Saved entries:
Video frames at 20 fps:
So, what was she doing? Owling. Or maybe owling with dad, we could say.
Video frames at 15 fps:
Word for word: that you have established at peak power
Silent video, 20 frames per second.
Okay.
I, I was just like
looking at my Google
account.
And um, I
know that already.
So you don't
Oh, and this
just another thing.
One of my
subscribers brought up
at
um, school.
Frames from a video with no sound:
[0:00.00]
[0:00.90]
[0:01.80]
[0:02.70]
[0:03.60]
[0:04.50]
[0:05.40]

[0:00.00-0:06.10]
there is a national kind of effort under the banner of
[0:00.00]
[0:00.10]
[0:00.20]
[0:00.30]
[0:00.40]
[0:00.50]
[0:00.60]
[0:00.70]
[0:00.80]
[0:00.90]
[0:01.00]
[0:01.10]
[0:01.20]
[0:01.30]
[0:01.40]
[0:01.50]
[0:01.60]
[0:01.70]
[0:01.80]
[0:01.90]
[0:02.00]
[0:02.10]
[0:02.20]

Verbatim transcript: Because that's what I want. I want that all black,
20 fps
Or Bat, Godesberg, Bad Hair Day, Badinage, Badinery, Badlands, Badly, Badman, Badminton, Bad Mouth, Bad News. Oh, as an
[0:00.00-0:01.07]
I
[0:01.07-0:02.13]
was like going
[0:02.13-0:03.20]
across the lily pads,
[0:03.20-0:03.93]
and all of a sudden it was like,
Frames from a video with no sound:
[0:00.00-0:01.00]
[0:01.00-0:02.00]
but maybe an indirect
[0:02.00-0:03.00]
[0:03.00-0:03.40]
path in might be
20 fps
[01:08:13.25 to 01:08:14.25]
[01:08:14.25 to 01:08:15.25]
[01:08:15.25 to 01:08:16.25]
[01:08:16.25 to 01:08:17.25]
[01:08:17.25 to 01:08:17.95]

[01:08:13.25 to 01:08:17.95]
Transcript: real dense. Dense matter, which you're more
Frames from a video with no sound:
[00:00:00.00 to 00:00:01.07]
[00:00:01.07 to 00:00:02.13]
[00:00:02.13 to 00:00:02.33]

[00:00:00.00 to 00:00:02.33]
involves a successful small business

Required action: Having located the line containing "[0:00.00-0:01.07]", set it down along with every line after it through the end of the data, reproducing each exactly.

Response area:
[0:00.00-0:01.07]
I
[0:01.07-0:02.13]
was like going
[0:02.13-0:03.20]
across the lily pads,
[0:03.20-0:03.93]
and all of a sudden it was like,
Frames from a video with no sound:
[0:00.00-0:01.00]
[0:01.00-0:02.00]
but maybe an indirect
[0:02.00-0:03.00]
[0:03.00-0:03.40]
path in might be
20 fps
[01:08:13.25 to 01:08:14.25]
[01:08:14.25 to 01:08:15.25]
[01:08:15.25 to 01:08:16.25]
[01:08:16.25 to 01:08:17.25]
[01:08:17.25 to 01:08:17.95]

[01:08:13.25 to 01:08:17.95]
Transcript: real dense. Dense matter, which you're more
Frames from a video with no sound:
[00:00:00.00 to 00:00:01.07]
[00:00:01.07 to 00:00:02.13]
[00:00:02.13 to 00:00:02.33]

[00:00:00.00 to 00:00:02.33]
involves a successful small business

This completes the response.